The brightly colored hand-made THANK YOU! note on Brian Thomas’ bookcase is really more of a banner, large enough to accommodate dozens of crayon signatures.
“That’s from a bunch of fourth-graders I volunteered with at the School for the Creative and Performing Arts. The program is called ‘Poetry Pals,’ and a handful of attorneys from the Firm go over on Tuesdays and read to them. I sort of morphed it into something where the kids wrote their own poems.
“I could be having a bad day, and the time spent with those kids would change everything. And to think they were thanking me.”
Brian grew up just north of Dayton in suburban Troy, Ohio. His father negotiates labor contracts for a manufacturing company. To the extent Brian practices labor law at Graydon, he followed his father’s lead. Some of his fondest memories are of fishing trips to farm ponds with his dad and older brother, now a U.S. Army major. Brian and his wife, Joi, live in Loveland, and he takes every opportunity to fish the Little Miami River. He and his dad get together for an annual charter on Lake Erie.
At Georgia Tech, Brian was a sprinter. He ran his first marathon, the Flying Pig, in the spring of 2008. “All my life, I’ve been running short distances at top speed, so this was quite different. It felt good to set the goal, to set my mind to it and achieve it.”
He uses a word you hear often when Graydon attorneys talk about the approach they take in their work: “Practical.”
“It starts with relationships. With the client, a good relationship makes it easier to understand each other’s perceptions. It also helps to have a good relationship with opposing counsel. If I have a weakness in my case, we can talk about it – which makes it easier to avoid all the gamesmanship that runs up the bill for the client.
You could compare it to the difference between sprinting and long-distance running. “Some lawyers take a scorched earth approach, when most issues don’t require it. To me, being practical means assessing a problem and coming up with the solution that makes the most sense. What I try to do is understand what the ultimate goal is and then reverse-engineer from there.”

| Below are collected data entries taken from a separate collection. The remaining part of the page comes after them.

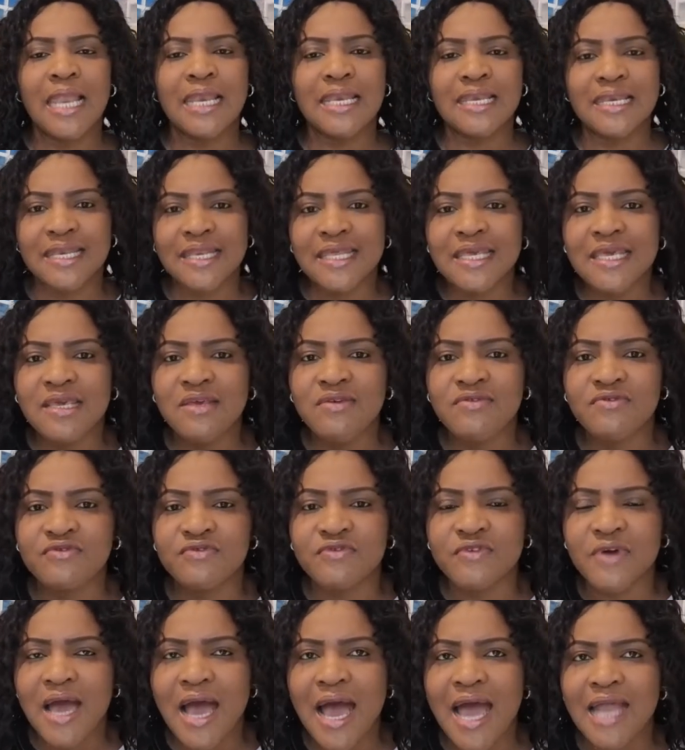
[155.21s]

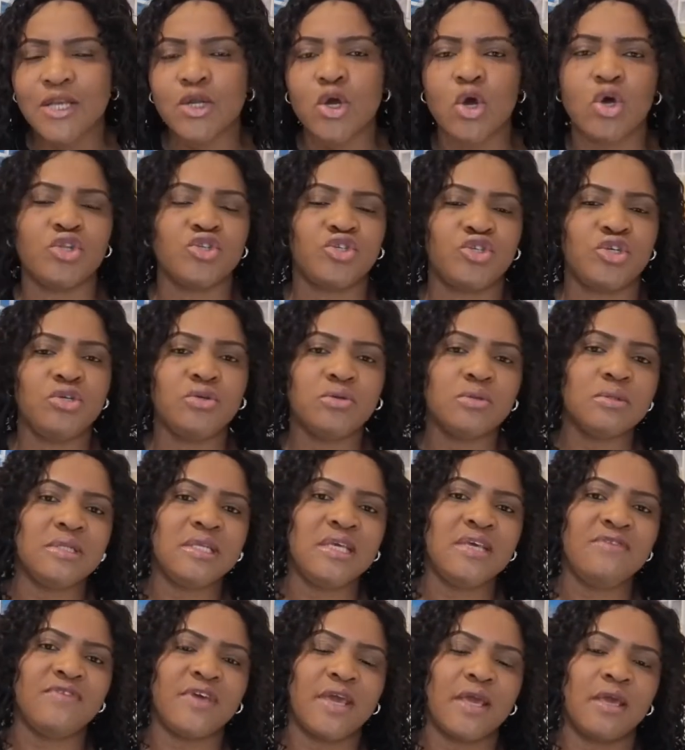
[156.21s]
live and continue
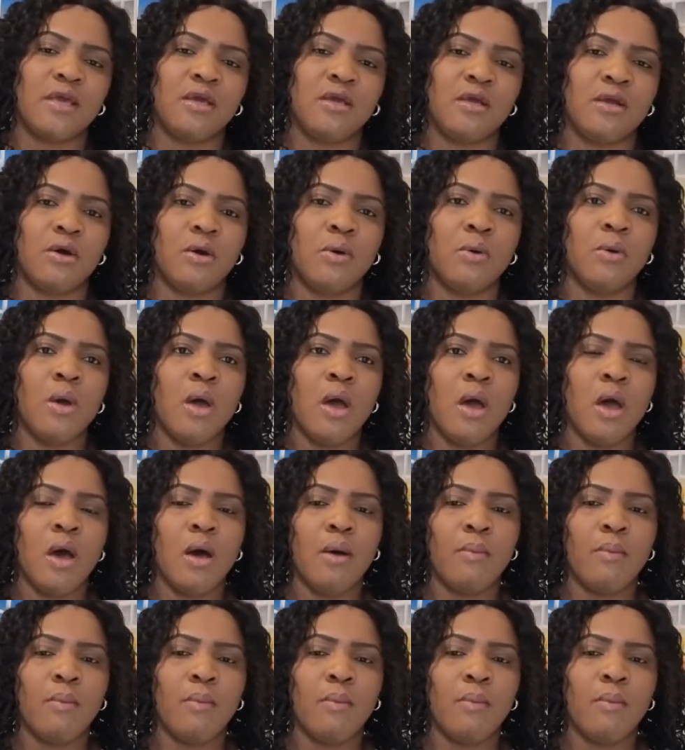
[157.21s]
living, you know.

Another of Brian’s extracurricular activities through the Firm is as a board member for People Working Cooperatively, a non-profit that offers home repairs and other services to low-income, elderly and disabled households.
“We had one elderly couple recently where the husband had just passed away and the house needed lots of repairs, plus she needed a wheelchair ramp. When you can make a difference like that, you feel like you’re getting more than you’re giving.
“That’s what Graydon does for me. It puts an emphasis on family success, personal success and community success. Here, it’s not just about being a lawyer."
Brian is a partner at Graydon and chairs the firm’s Workers’ Compensation Practice Group. He has 15 years of experience representing employers in a wide range of employment matters, including workplace health and safety. Brian takes pride in seeing both the forest and the trees. He lives by Einstein’s saying that “any fool can know. The point is to understand.” Brian recognizes that every client has unique challenges and opportunities. He knows that he must first listen and genuinely understand an employer’s business before he can provide effective representation.
Brian learned these life lessons early. He started playing football in the second grade and saw how good teams are always greater than the sum of their parts. His parents also taught him that hard work pays off. Brian worked hard in high school to become a national champion hurdler. He continued his track and field career at Georgia Tech, where he was a four year letterman for the Yellow Jackets and served as the team’s co-captain his junior and senior years. But Brian didn’t limit his hard work to athletics.
Brian graduated from the University of Dayton School of Law, cum laude. While at UD, Brian served as the Editor-in-Chief of the University of Dayton Law Review and was an active participant on the school’s Moot Court team. Brian believes success involves more than just individual achievements. Giving back is very important. Brian currently serves on several civic and non-profit boards including People Working Cooperatively, St. Vincent de Paul, the Greater Cincinnati Minority Counsel Program and the Cincinnati Academy of Leadership for Lawyers. Brian also mentors new lawyers as part of the Ohio Supreme Court’s Lawyer to Lawyer Mentor Program.
Brian is still a sports fanatic, but his family is his greatest joy. You can find him at Paul Brown Stadium on Sunday with his mom, watching the Cleveland Cavaliers with his wife, or watching his two daughters train for gymnastics gold in the 2028 Olympics.